» RECORD EXCERPTS:

——

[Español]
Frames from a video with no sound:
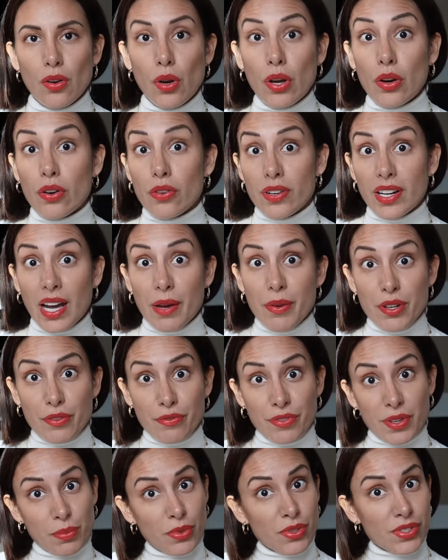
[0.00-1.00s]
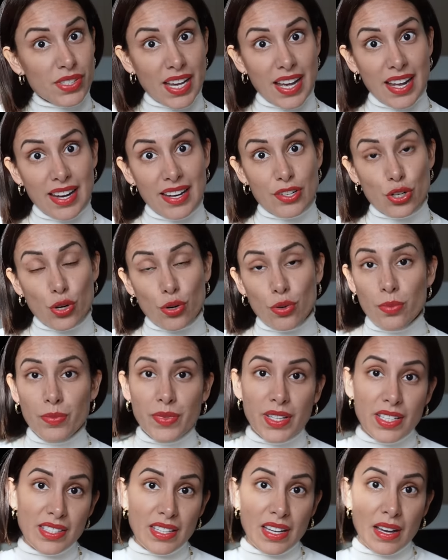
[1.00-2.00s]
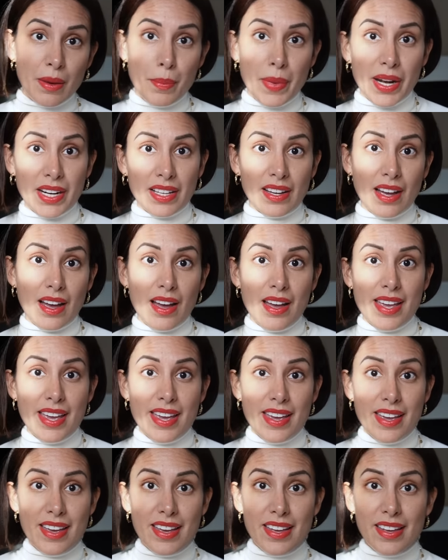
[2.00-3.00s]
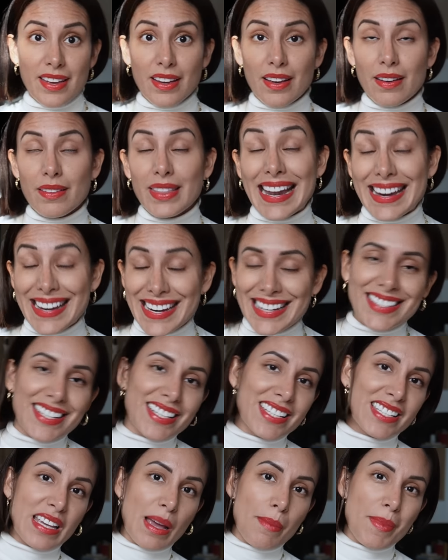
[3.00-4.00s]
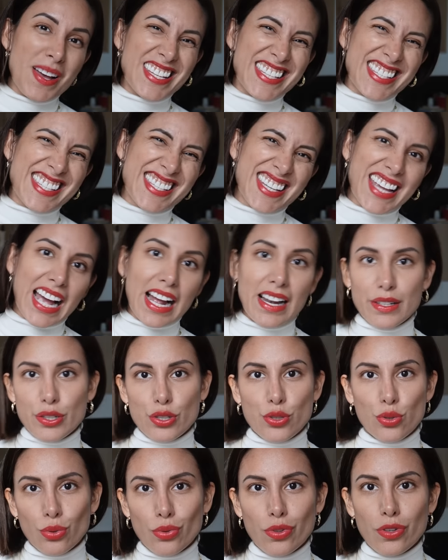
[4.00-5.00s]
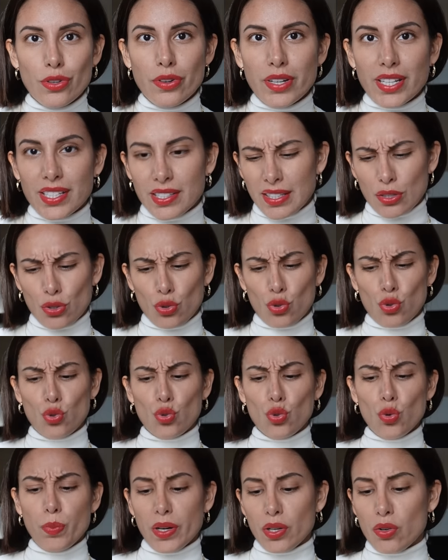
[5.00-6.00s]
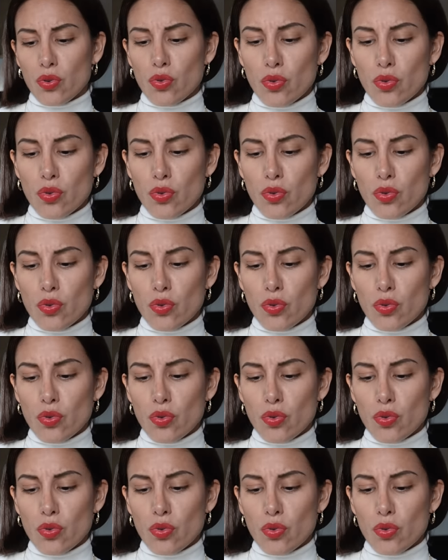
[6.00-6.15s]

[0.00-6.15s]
Luego con Gaby nos fuimos al showroom de esta marca eh, danesa que se llama Skull Studio, que está súper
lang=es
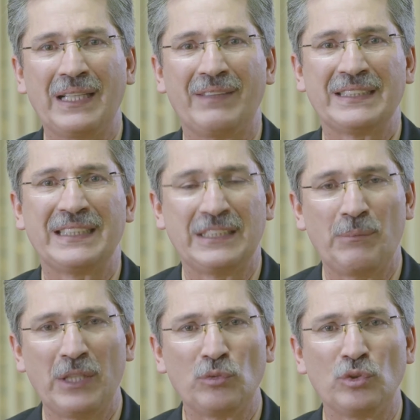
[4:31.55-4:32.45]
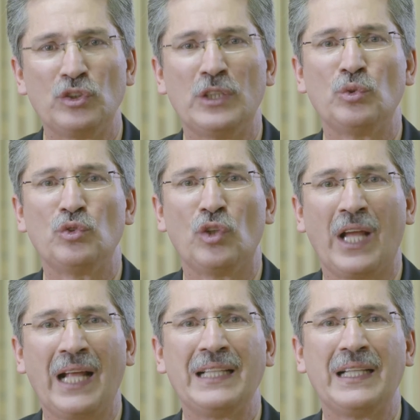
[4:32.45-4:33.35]
de abastecimiento
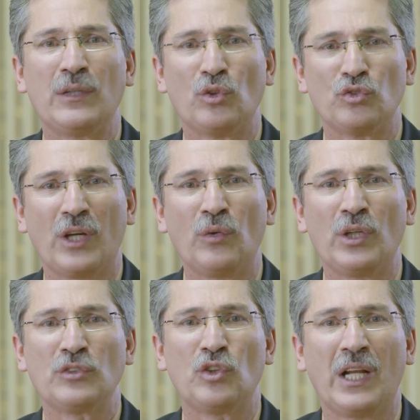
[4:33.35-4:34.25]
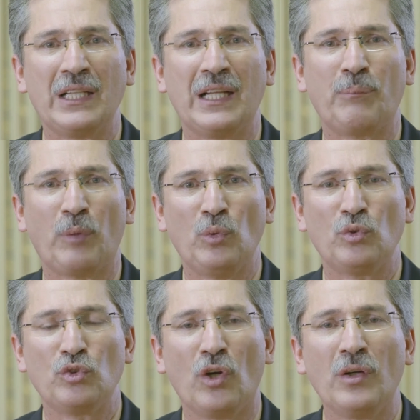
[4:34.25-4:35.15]
institucional del Consejo Nacional de la
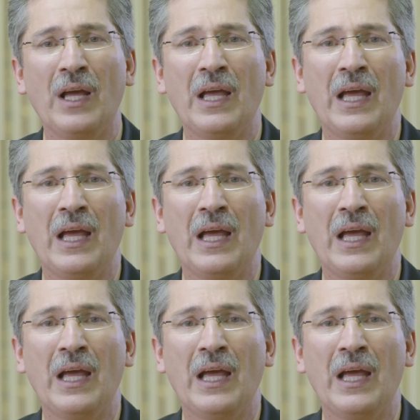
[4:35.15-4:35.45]
Producción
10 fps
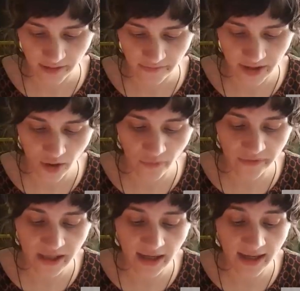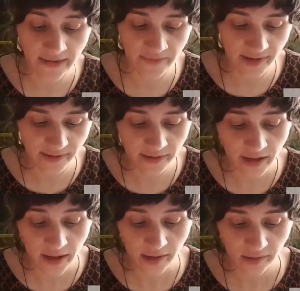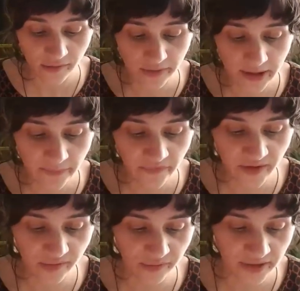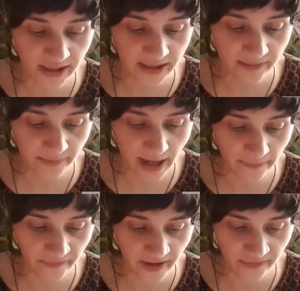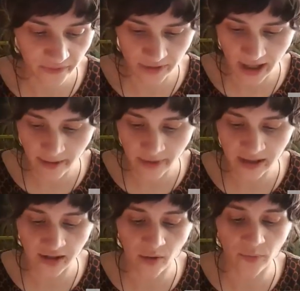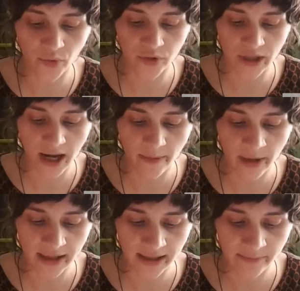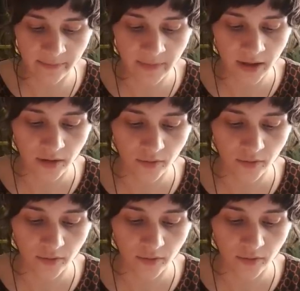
wenn auch vielerlei Wissen zu ihm wie zu jedem Abfall von Aberglauben und Aberleben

——

The material above must be printed exactly, with its pictures left out.

[Español]
Frames from a video with no sound:
[0.00-1.00s]
[1.00-2.00s]
[2.00-3.00s]
[3.00-4.00s]
[4.00-5.00s]
[5.00-6.00s]
[6.00-6.15s]

[0.00-6.15s]
Luego con Gaby nos fuimos al showroom de esta marca eh, danesa que se llama Skull Studio, que está súper
lang=es
[4:31.55-4:32.45]
[4:32.45-4:33.35]
de abastecimiento
[4:33.35-4:34.25]
[4:34.25-4:35.15]
institucional del Consejo Nacional de la
[4:35.15-4:35.45]
Producción
10 fps
wenn auch vielerlei Wissen zu ihm wie zu jedem Abfall von Aberglauben und Aberleben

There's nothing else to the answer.